In the records below, the line that contains "But we're going over to see" marks the start. Copy it and each line after it through the end, exactly, without pictures.
○ ○ ○ ○ ○ ○ ○
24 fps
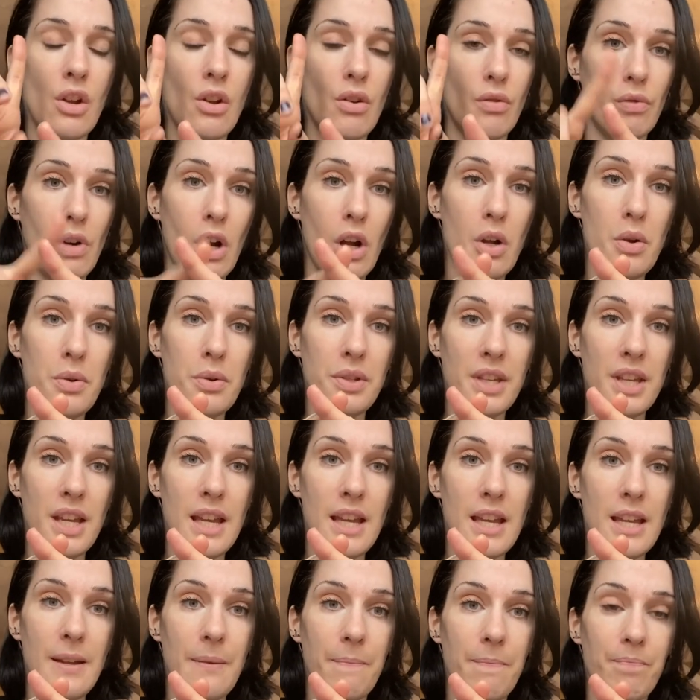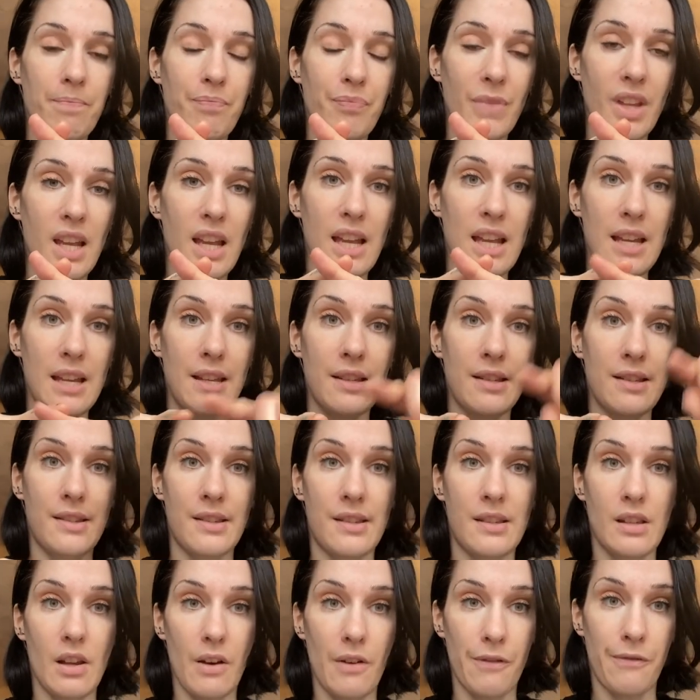Rosie
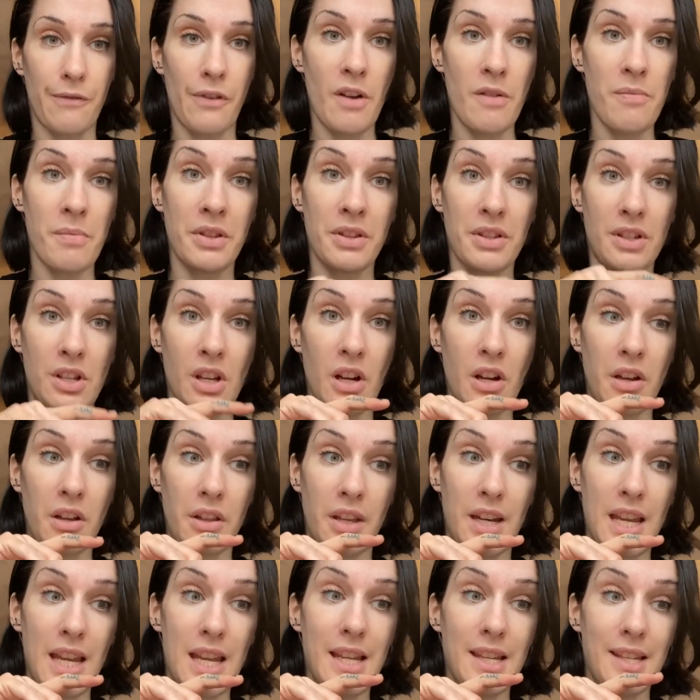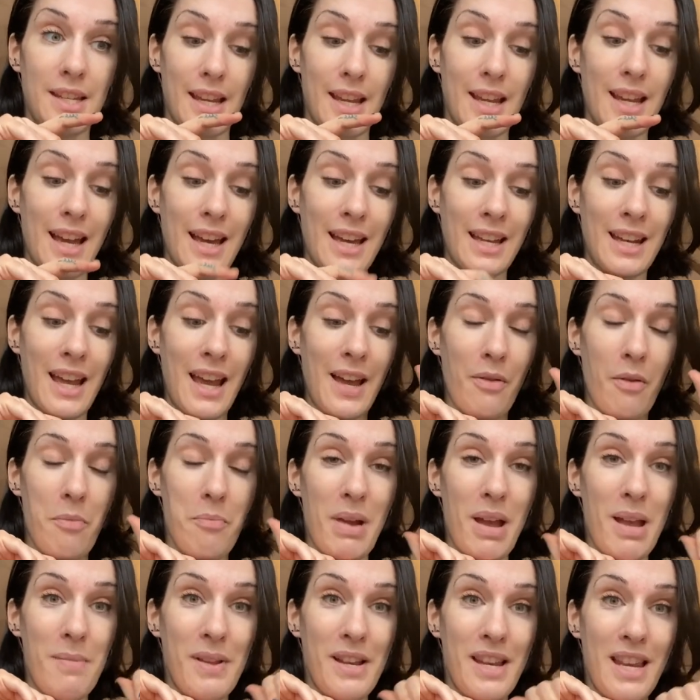is 5 months younger than Edie. And I have a
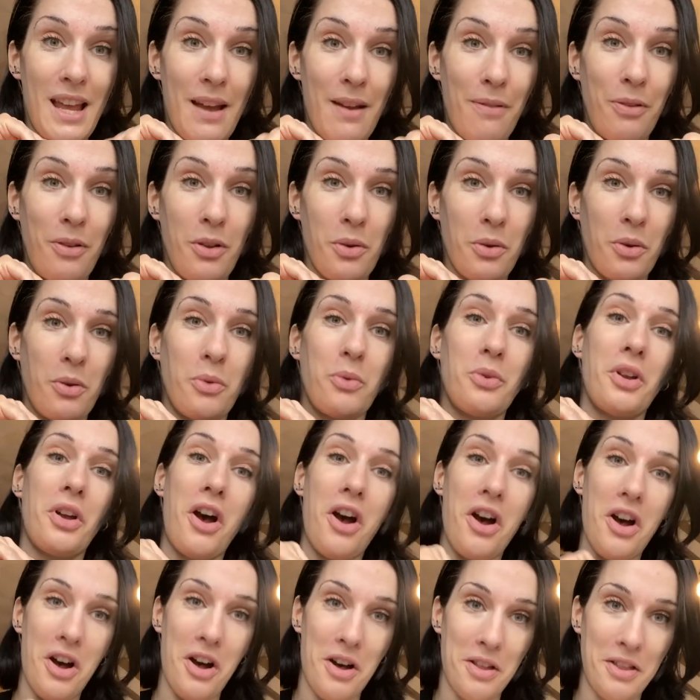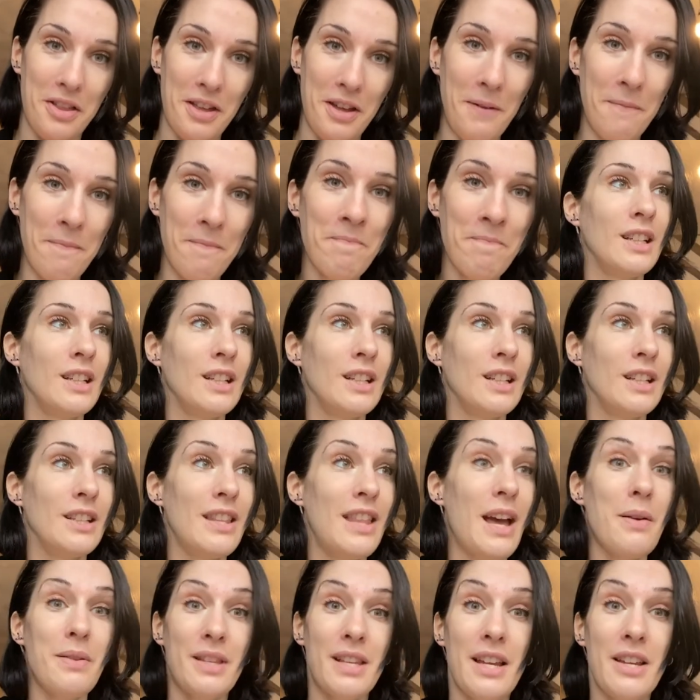baby nephew called Arthur.
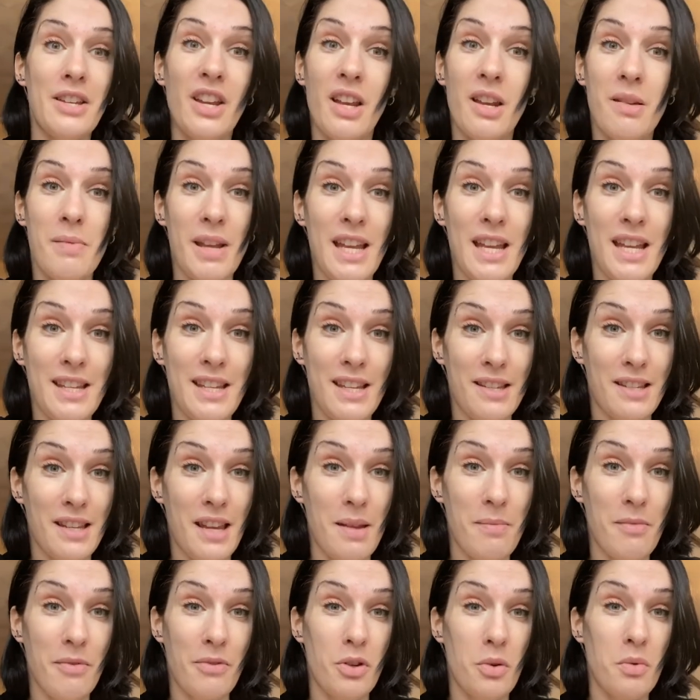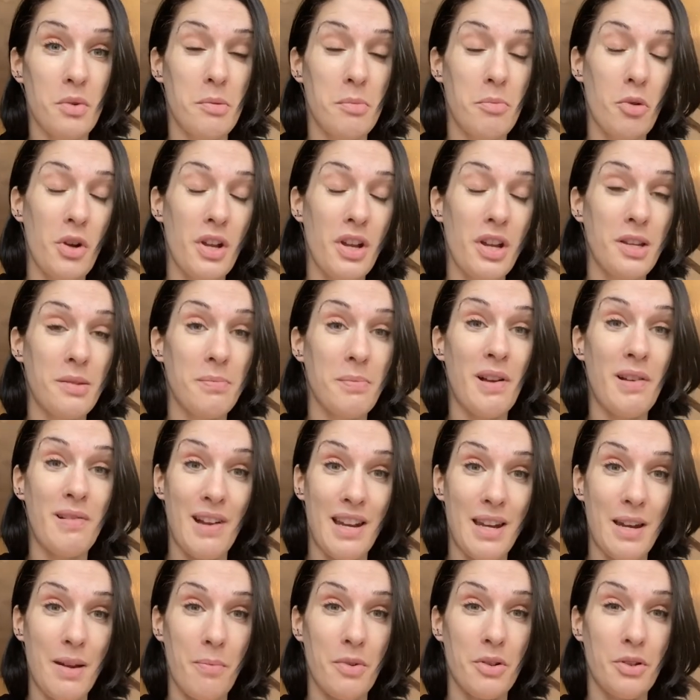That was actually going to be Edie's name if she was a boy, because my
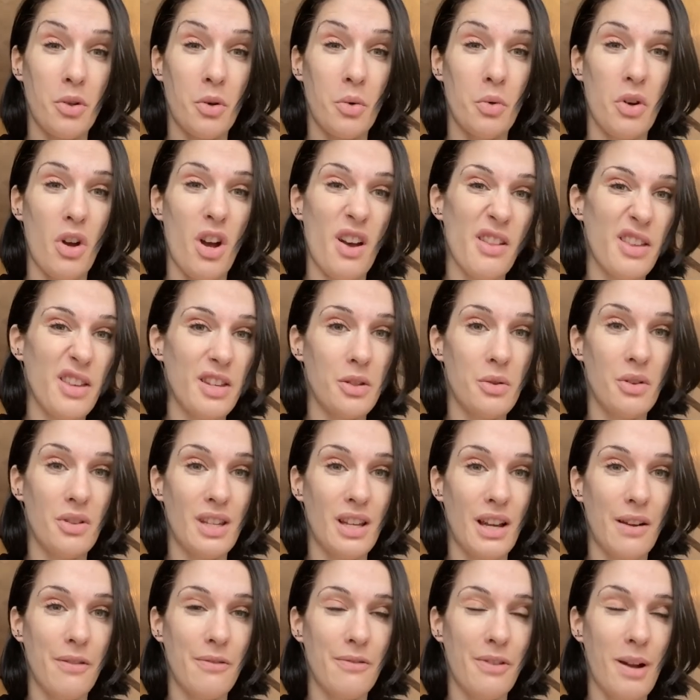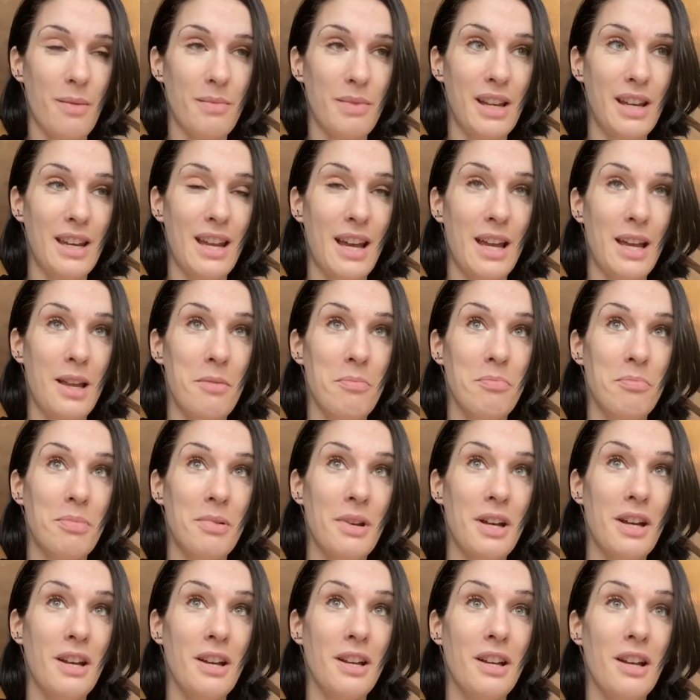granddad was called Arthur, so it's like a family name.
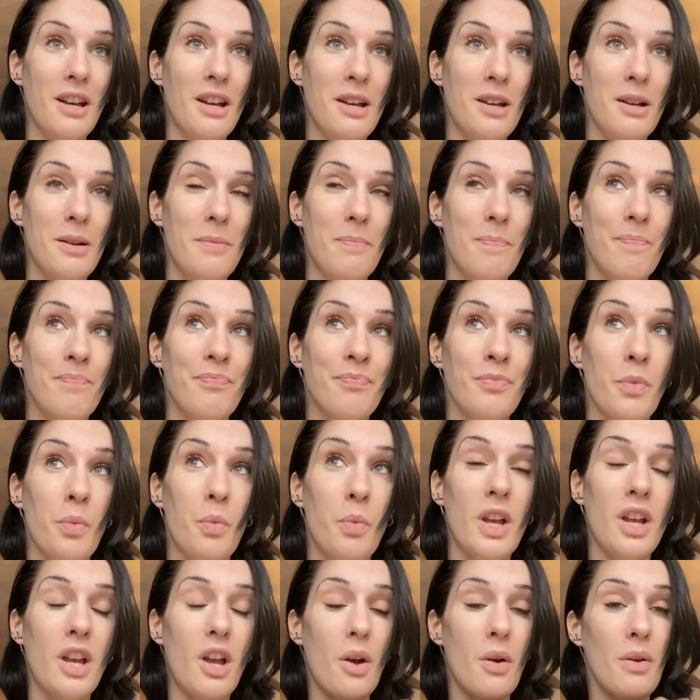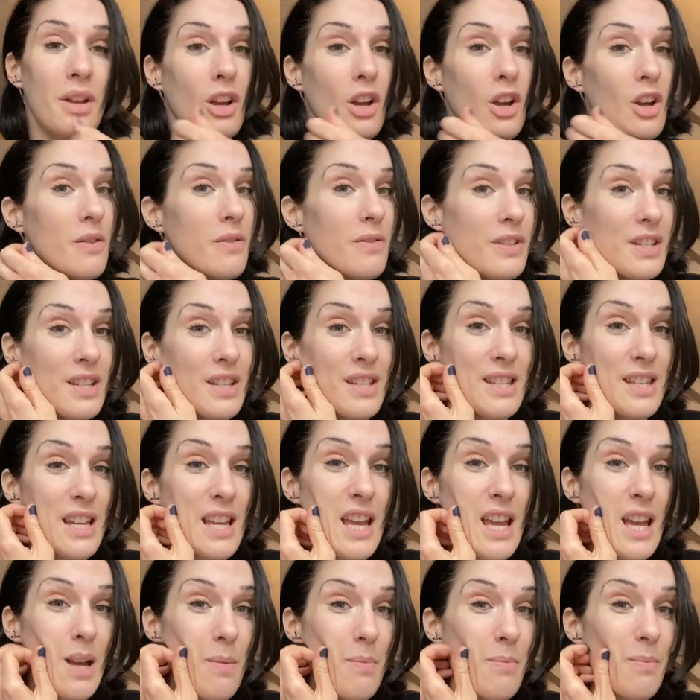But we're going over to see
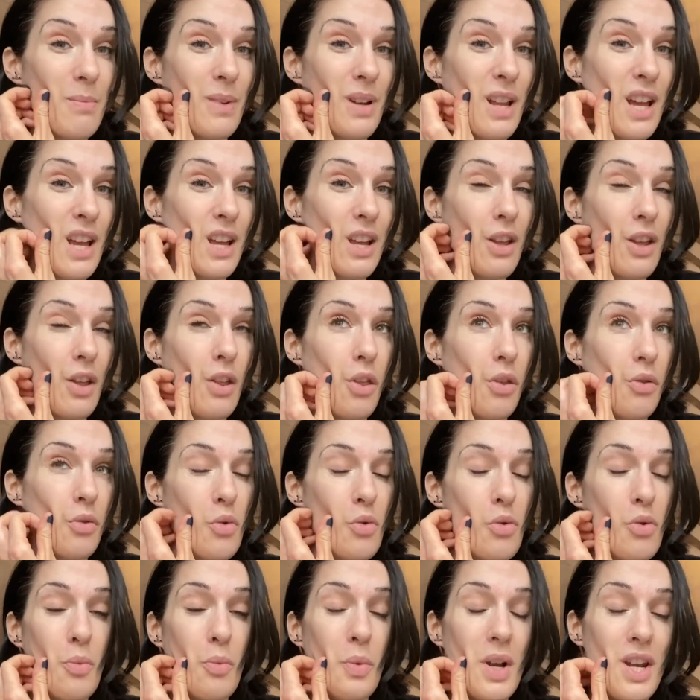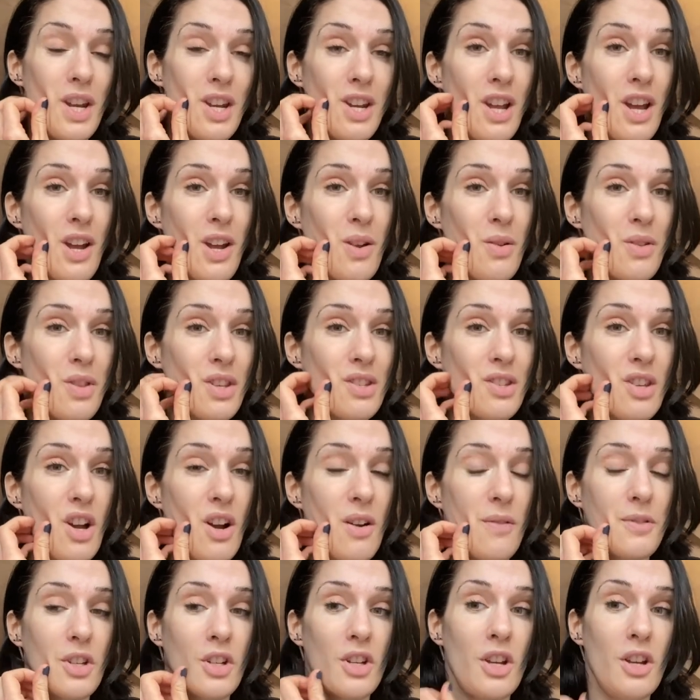him like through the window this
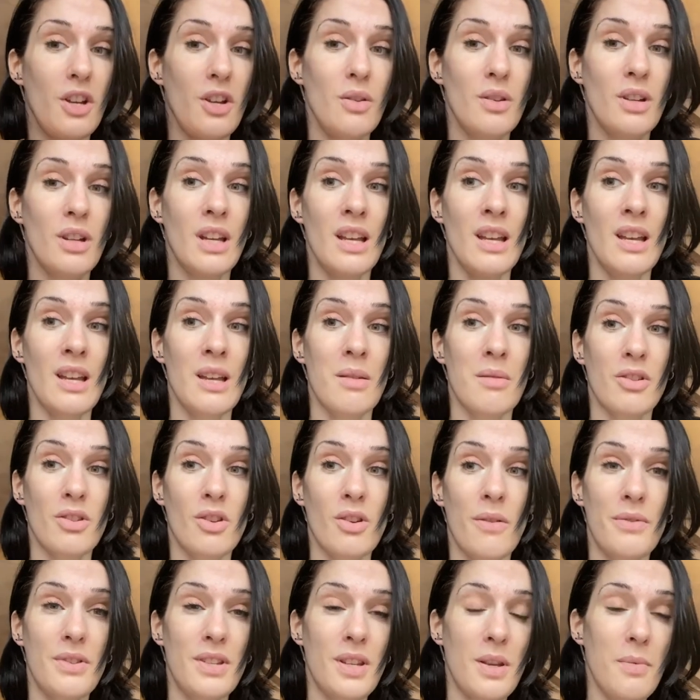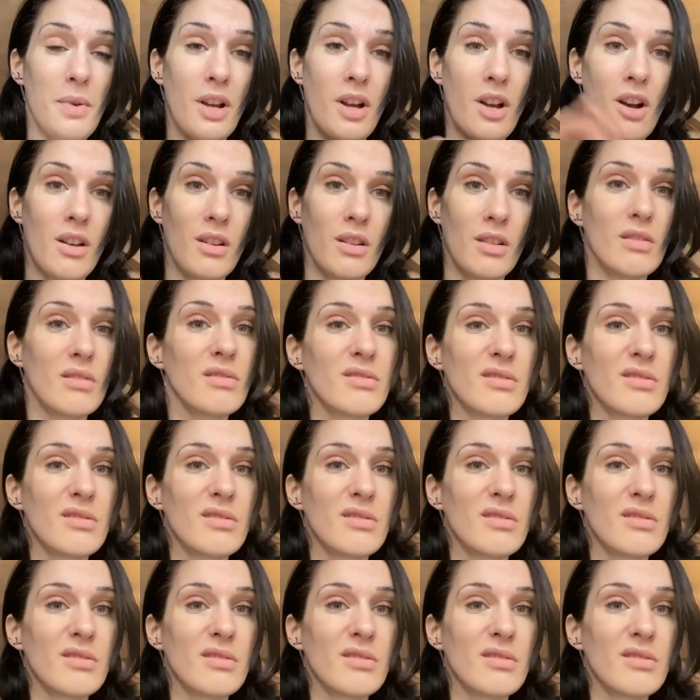afternoon, because obviously we can't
○ ○ ○ ○ ○ ○ ○
**OUTPUT OF THE EXERCISE:**
But we're going over to see
him like through the window this
afternoon, because obviously we can't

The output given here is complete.